The linear and the second-order optical conductivities in the tight-binding model in Eq. (74). a The real-space illustration of the model. b The band structure \(\varepsilon _{nk_x}\) as a function of \(k_x\). The orange part is occupied in the ground state. c \(\sigma _x^{x}(\omega _1)\) as a function of \(\omega _1\in (-3,3)\). The gray curve is the fit by Eq. (75). d The zoom up of (c) for \(\omega _1\in (-0.2,0.2)\). e \(\sigma _x^{xx}(\omega _1,\omega _2)\) as a function of \(\omega _1, \omega _2\in (-3,3)\). f The zoom up of e

We use the following two-band model [16], illustrated in Fig. 1a, in \(d=1\) at zero temperature for the demonstration.

$$\begin{aligned} H_{k_x}=\begin{pmatrix} -\delta -2t_2\sin (k_x+A_x) &{} t_1(e^{iA_x/2}+e^{-i(k_x+A_x/2)})\\ t_1(e^{-iA_x/2}+e^{i(k_x+A_x/2)}) &{} \delta +2t_2\sin (k_x+A_x) \end{pmatrix}. \end{aligned}$$
(74)

This model breaks both the inversion symmetry and the time-reversal symmetry, resulting in a nonzero f-sum for the second-order conductivity. We set \(t_1=0.5\), \(\delta =0.5\), and \(t_2=0.125\). The crystal momentum \(k_x\) takes values \(2\pi i_x/L_x\) with \(i_x=1,2,\cdots L_x\) and \(L_x=501\). When the chemical potential is set to be \(-1\), the system is metallic and partially fills the lower band as shown in Fig. 1b. The optical conductivities \(\sigma _x^{x}(\omega _1)\) and \(\sigma _x^{xx}(\omega _1,\omega _2)\) are computed based on Eqs. (24), (72), and (73) with \(\eta =0.01\) for the range of \(\omega _1\) and \(\omega _2\) in \(|\omega _\ell |<10\). The frequencies are discretized with \(\Delta \omega =1/200\). The obtained optical conductivities as a function of \(\omega \) are shown in Fig. 1c and e.

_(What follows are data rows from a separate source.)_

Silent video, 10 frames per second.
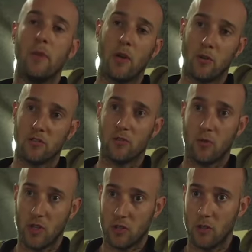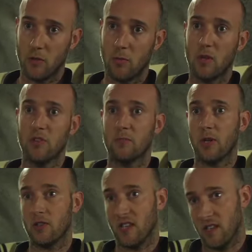better concentration in the berries,
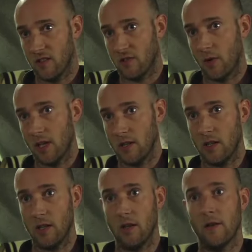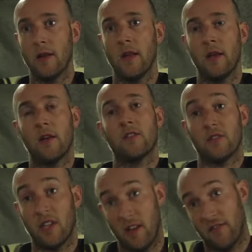better tannins quality.
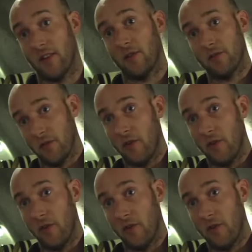So that affects,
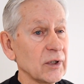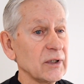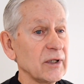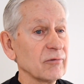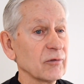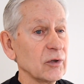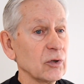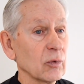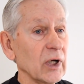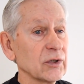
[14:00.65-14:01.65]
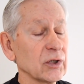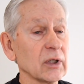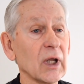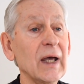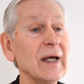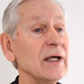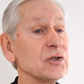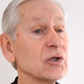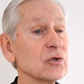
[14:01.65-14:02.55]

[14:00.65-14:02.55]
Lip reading: in a different direction. It's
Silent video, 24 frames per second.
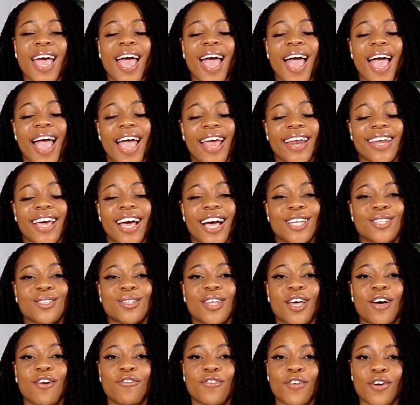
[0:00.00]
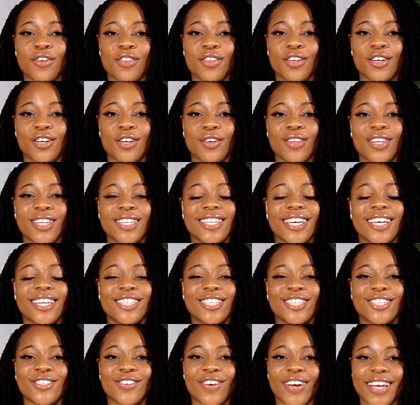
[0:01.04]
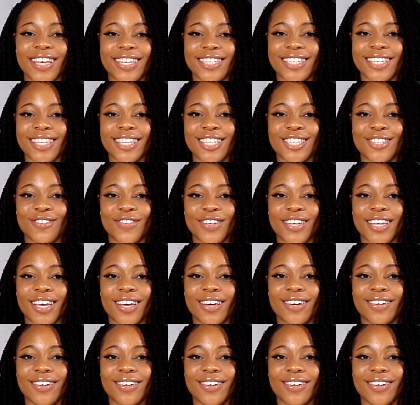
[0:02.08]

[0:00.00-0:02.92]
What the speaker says: And guys, without further ado, let's get straight into this video.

Table 1 Numerical results for the tight-binding model in Eq. (74)

The Drude weights \(\mathcal {D}_x^x\) and \(\mathcal {D}_x^{xx}\) are then determined by fitting \(\text {Re}[\sigma _x^{x}(\omega _1)]\) and \(\text {Re}[\sigma _x^{xx}(\omega _1,\omega _2)]\) for small \(\omega _\ell \)’s [Fig. 1d and f] by

$$\begin{aligned} \text {Re}[\sigma _x^{x}(\omega _1)]=\frac{\eta }{\omega ^2+\eta ^2}\mathcal {D}_x^x,\quad \text {Re}[\sigma _x^{xx}(\omega _1,\omega _2)]=\frac{\eta ^2-\omega _1\omega _2}{(\omega _1^2+\eta ^2)(\omega _2^2+\eta ^2)}\mathcal {D}_x^{xx}\quad (|\omega _\ell |\ll 1). \end{aligned}$$
(75)

For this fit, we use frequencies in the range \(|\omega _\ell |<0.2\). The Drude weights \(\mathcal {D}_x^x\) and \(\mathcal {D}_x^{xx}\) obtained this way are compared with \(\partial ^2\mathcal {E}_0(A_x)/\partial A_x^2\) and \(\partial ^3\mathcal {E}_0(A_x)/\partial A_x^3\) computed separately. As summarized in Table 1, we observe good agreement, confirming the Kohn formula.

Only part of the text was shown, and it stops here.